The concept of liquid roofing has existed since the early 1800s when natural bitumen was combined with jute, straw, rag felt, and other man-made materials to provide a waterproofing solution for roofs. In the early 20th century, the manufacture of liquid roof coatings became a commercial activity, with the earliest coatings based on liquefied rubber. The 1960s and 1970s saw the introduction of acrylics, acrylic emulsions, Styrene-butadiene, and unsaturated polyesters, leading to improved quality and durability of the coatings. In 1975, the first water-based elastomeric roof coatings were introduced. In the late 1980s, single-component moisture-cured polyurethane coatings were developed. They remain the basis of the majority of today's cold liquid applied roof coating technologies.

Concept

Liquid roofing involves the application of a monolithic, fully bonded, liquid based coating to a roof.

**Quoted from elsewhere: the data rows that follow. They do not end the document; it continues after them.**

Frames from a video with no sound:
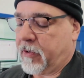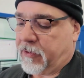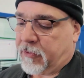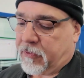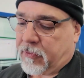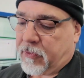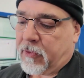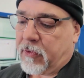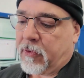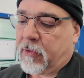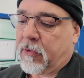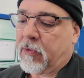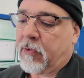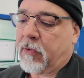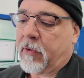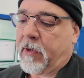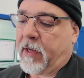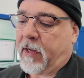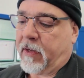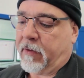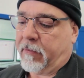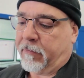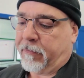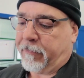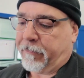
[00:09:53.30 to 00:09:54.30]
through
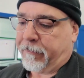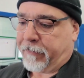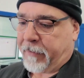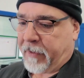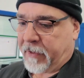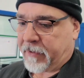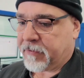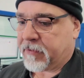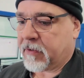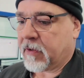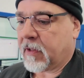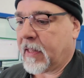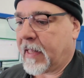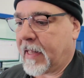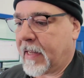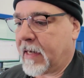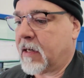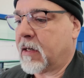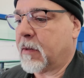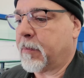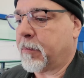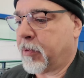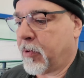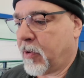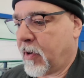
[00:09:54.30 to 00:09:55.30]
and fixed a lot
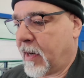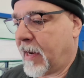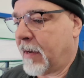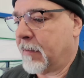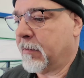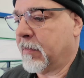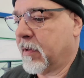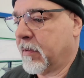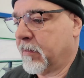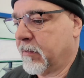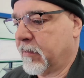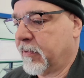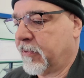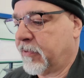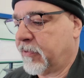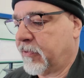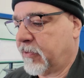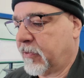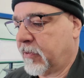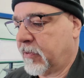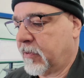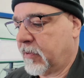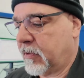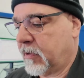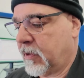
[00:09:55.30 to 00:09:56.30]
of the
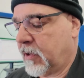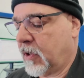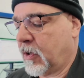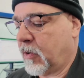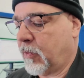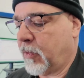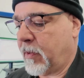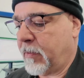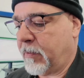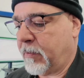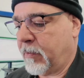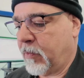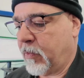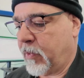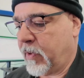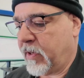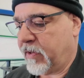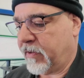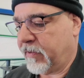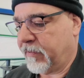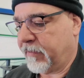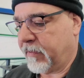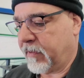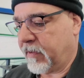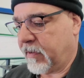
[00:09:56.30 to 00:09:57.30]
problems. You know, we
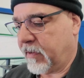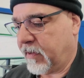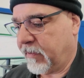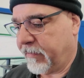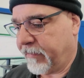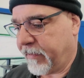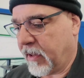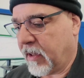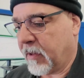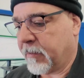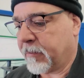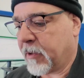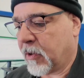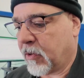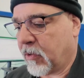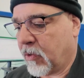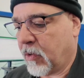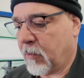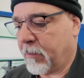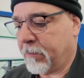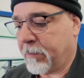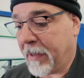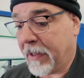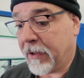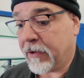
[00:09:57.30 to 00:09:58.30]
developed our
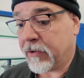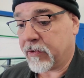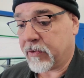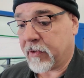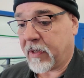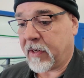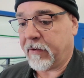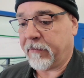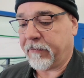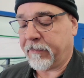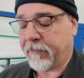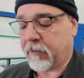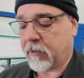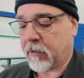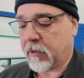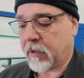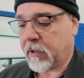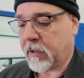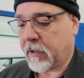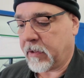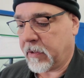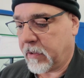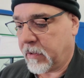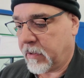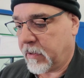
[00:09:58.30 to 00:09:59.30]
own belt drive
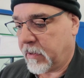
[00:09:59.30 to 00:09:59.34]
for it.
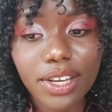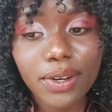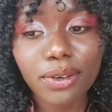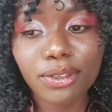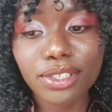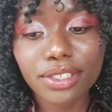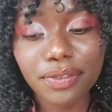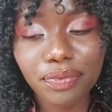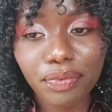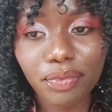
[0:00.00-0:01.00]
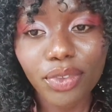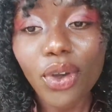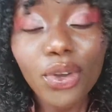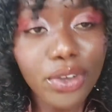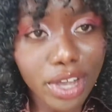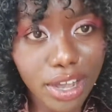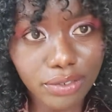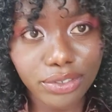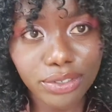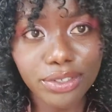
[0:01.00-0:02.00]
because all you
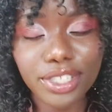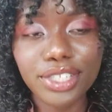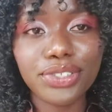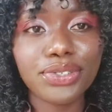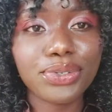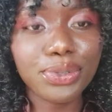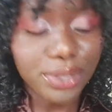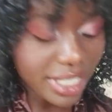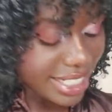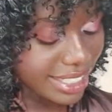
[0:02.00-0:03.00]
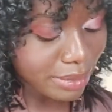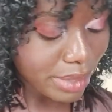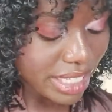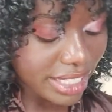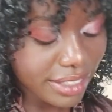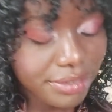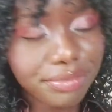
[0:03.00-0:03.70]
have to do is to get money,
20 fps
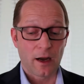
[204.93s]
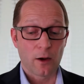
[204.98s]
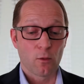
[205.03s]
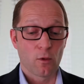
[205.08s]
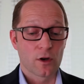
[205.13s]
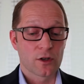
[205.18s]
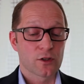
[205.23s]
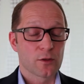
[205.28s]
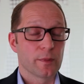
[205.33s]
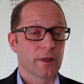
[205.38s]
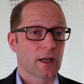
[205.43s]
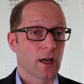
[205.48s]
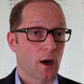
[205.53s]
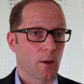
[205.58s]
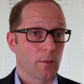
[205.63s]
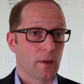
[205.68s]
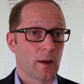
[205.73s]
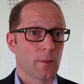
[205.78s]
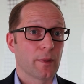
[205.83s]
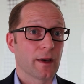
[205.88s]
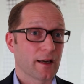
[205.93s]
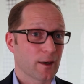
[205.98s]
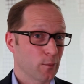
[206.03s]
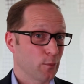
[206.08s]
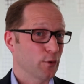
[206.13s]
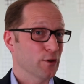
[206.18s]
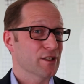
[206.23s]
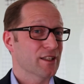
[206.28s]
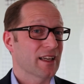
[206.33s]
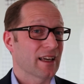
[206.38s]
want to become a better
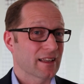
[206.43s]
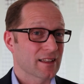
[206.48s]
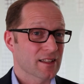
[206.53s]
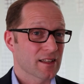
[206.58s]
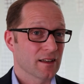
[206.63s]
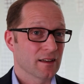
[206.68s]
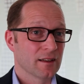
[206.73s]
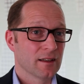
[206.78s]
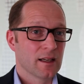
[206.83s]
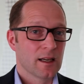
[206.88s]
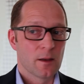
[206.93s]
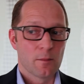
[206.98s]
presenter,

The coating cures to form a rubber-like elastomeric waterproof membrane, capable of stretching and returning to its original shape without damage. Such coating systems are usually reinforced with secondary materials such as glass-reinforced plastic to provide additional tensile strength. The coatings can be applied over most traditional roofing materials, including felt, asphalt, bitumen, and concrete. Liquid spray-applied roofing membranes have been one of the fastest growing roofing systems in North America and Europe.

Benefits

Cost-effectiveness

The process of liquid roofing provides a cost-effective method of making a new or existing roof waterproof because it is estimated 70% less expensive than overall roof replacement for refurbishment.

High performance

Liquid roofing can be undertaken with high performance materials. Many of the products used in the liquid roofing process have been independently tested and their performance verified.

Safety

Unlike the installation of felt, asphalt and bitumen membranes, liquid roofing does not involve hot works. Hot work on roofs is an extremely high-risk process that poses a significant fire risk to contractors as well as to the building and its occupants. The coating material used in the liquid roofing process is applied cold, thus negating any fire risk.

Encapsulation

When applied, liquid roofing systems encapsulate the surface they are applied to, preserving whatever is underneath and protecting it from weathering. This is especially desirable when dealing with asbestos roofs, as attempted removal of asbestos roofing can damage it, releasing material that can trigger asbestosis. Using a liquid coating system instead seals the asbestos, thus making disturbance of the material more difficult.

Easy application 
Application is simplified by fast curing as well as a high resistance to extreme temperatures (between -40 °C and +80 °C). Minimal equipment is needed in installation.